- Founded: February 14, 1971; 55 years ago Manuel Luis Quezon University
- Type: Confraternity
- Affiliation: Independent
- Status: Active
- Emphasis: Freedom of speech
- Scope: International
- Motto: "Strive like a lion to respect all among members and officers"
- Pillars: God, Country, Family, Education, Confraternity
- Colors: Black and Gold
- Chapters: 151
- Headquarters: Quezon City Philippines

= Delta Sigma Xi =

Filipino college confraternity

Delta Sigma Xi, Inc. (ΔΣΞ) (also Delta Sigma Xi) is a confraternity that was established at the Manuel Luis Quezon University (MLQU), Philippines, in 1971. Built on the idea of brotherhood or unity, its numbers and boundaries soon grew. Soon, chapters were formed at other major universities and schools all over the three major islands of the Philippines and outside of the country.

The fraternity is registered with the Securities and Exchange Commission (Philippines) as a non-profit and non-dividend Corporation.

==History==
Delta Sigma Xi, founded on February 14, 1971, in the Philippines, began as a student confraternity at Manuel L. Quezon University. Its primary purpose was to promote freedom of speech and encourage people to speak out against injustices, particularly in the context of President Ferdinand Marcos' administration.

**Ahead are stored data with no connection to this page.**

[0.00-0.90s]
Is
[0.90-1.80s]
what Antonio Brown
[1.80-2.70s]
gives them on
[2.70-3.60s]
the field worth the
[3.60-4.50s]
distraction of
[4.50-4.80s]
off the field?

The group used tools like newspaper articles to reflect the voices and concerns of the people, while maintaining a non-violent and apolitical stance.

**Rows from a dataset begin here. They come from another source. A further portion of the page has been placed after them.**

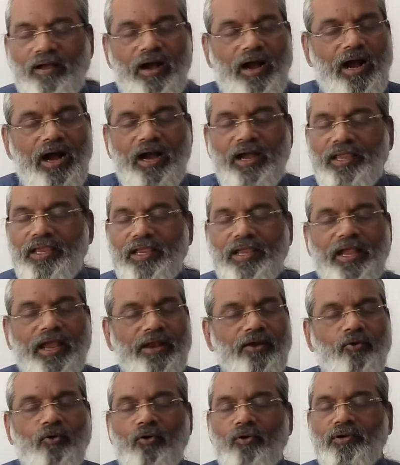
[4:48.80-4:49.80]
I
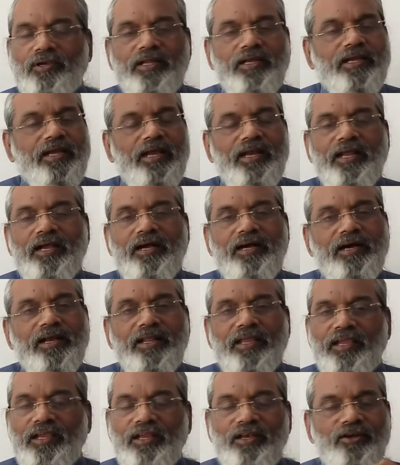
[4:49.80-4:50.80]
cannot kill
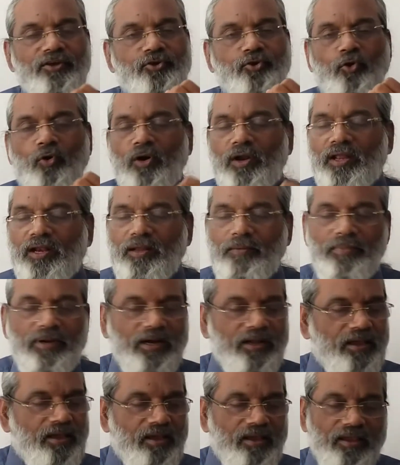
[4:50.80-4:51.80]
her
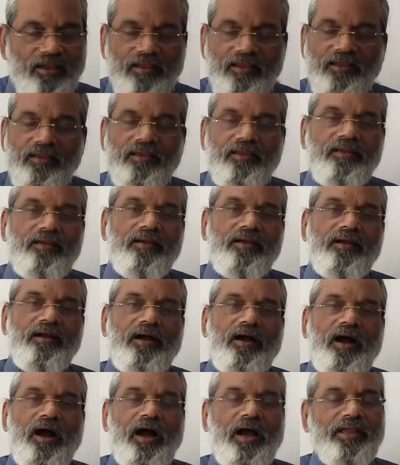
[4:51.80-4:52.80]
intolerably.
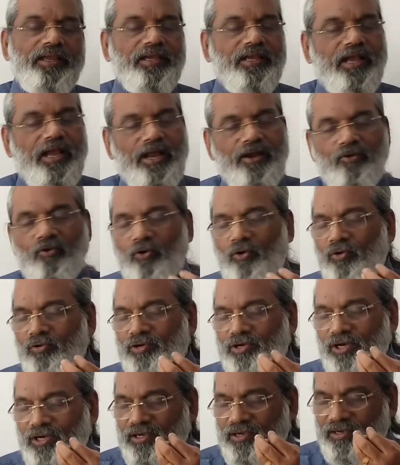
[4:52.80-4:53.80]
I
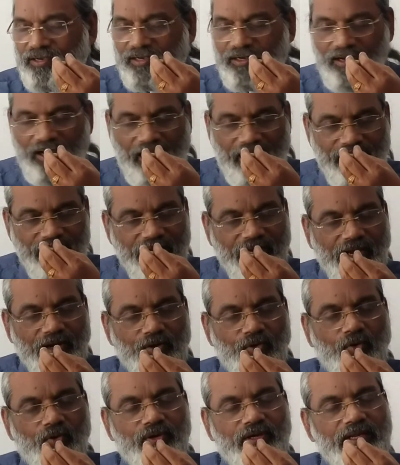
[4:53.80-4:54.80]
cannot I
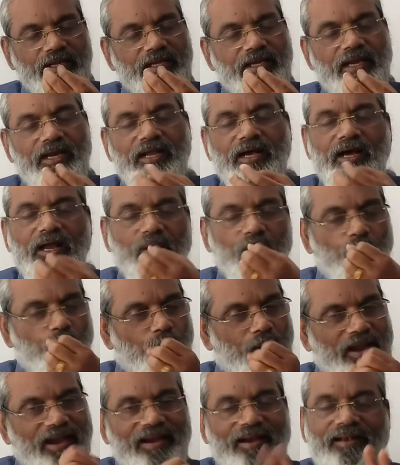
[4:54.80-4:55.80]
cannot kill her
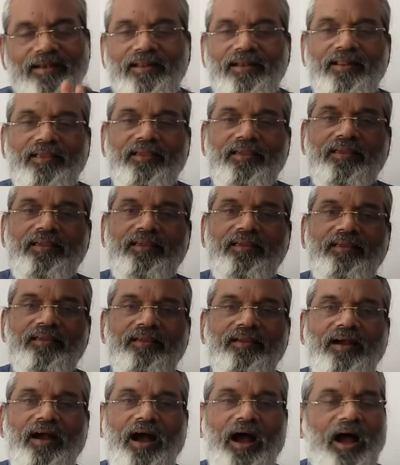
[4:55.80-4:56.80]

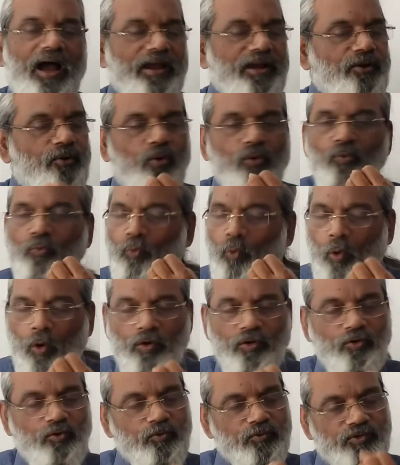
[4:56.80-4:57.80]
violently. I don't
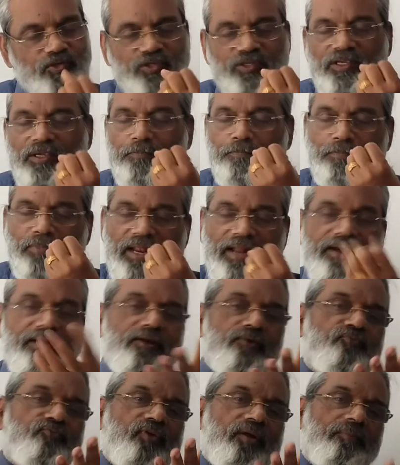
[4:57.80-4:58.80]
want to see
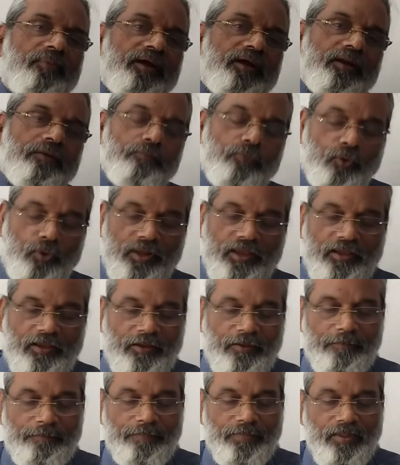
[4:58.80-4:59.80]
blood from her
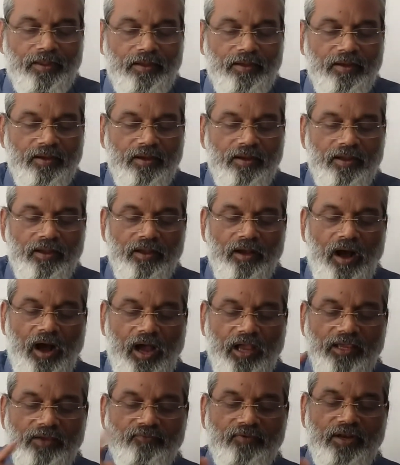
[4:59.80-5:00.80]
body.
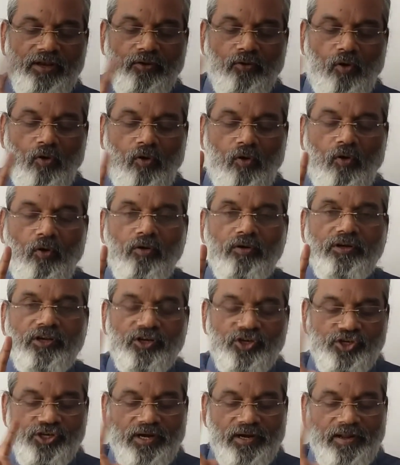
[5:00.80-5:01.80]
I will
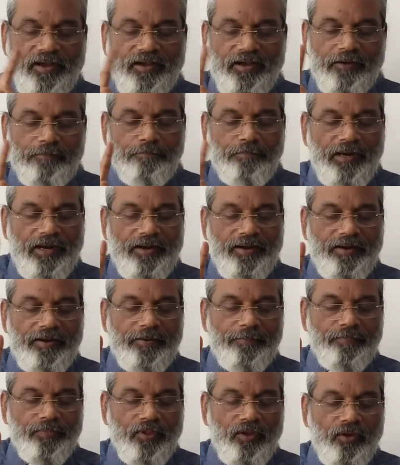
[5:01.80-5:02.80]
not shed her
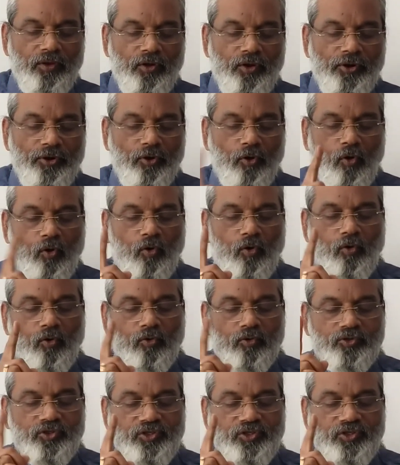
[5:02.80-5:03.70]
blood, nor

However, the political landscape shifted dramatically when President Marcos declared martial law. Protests against his government grew, leading to widespread unrest and a nationwide lockdown. This period was marked by significant civil disobedience, violent protests, and riots, particularly in Manila. Delta Sigma Xi, while originally focused on fostering free speech, witnessed its influence spread across the Philippines, reaching areas like Metro Manila, Ilocos Norte, Baguio, Zambales, Visayas and Mindanao during this turbulent era. Despite the chaos, the confraternity maintained its commitment to its founding ideals amidst the national upheaval.

==Symbols==
The motto of Delta Sigma Xi is "Strive like a lion to respect all among members and officers". Its pillars are God, Country, Family, Education, and Confraternity. Its colors are black and gold.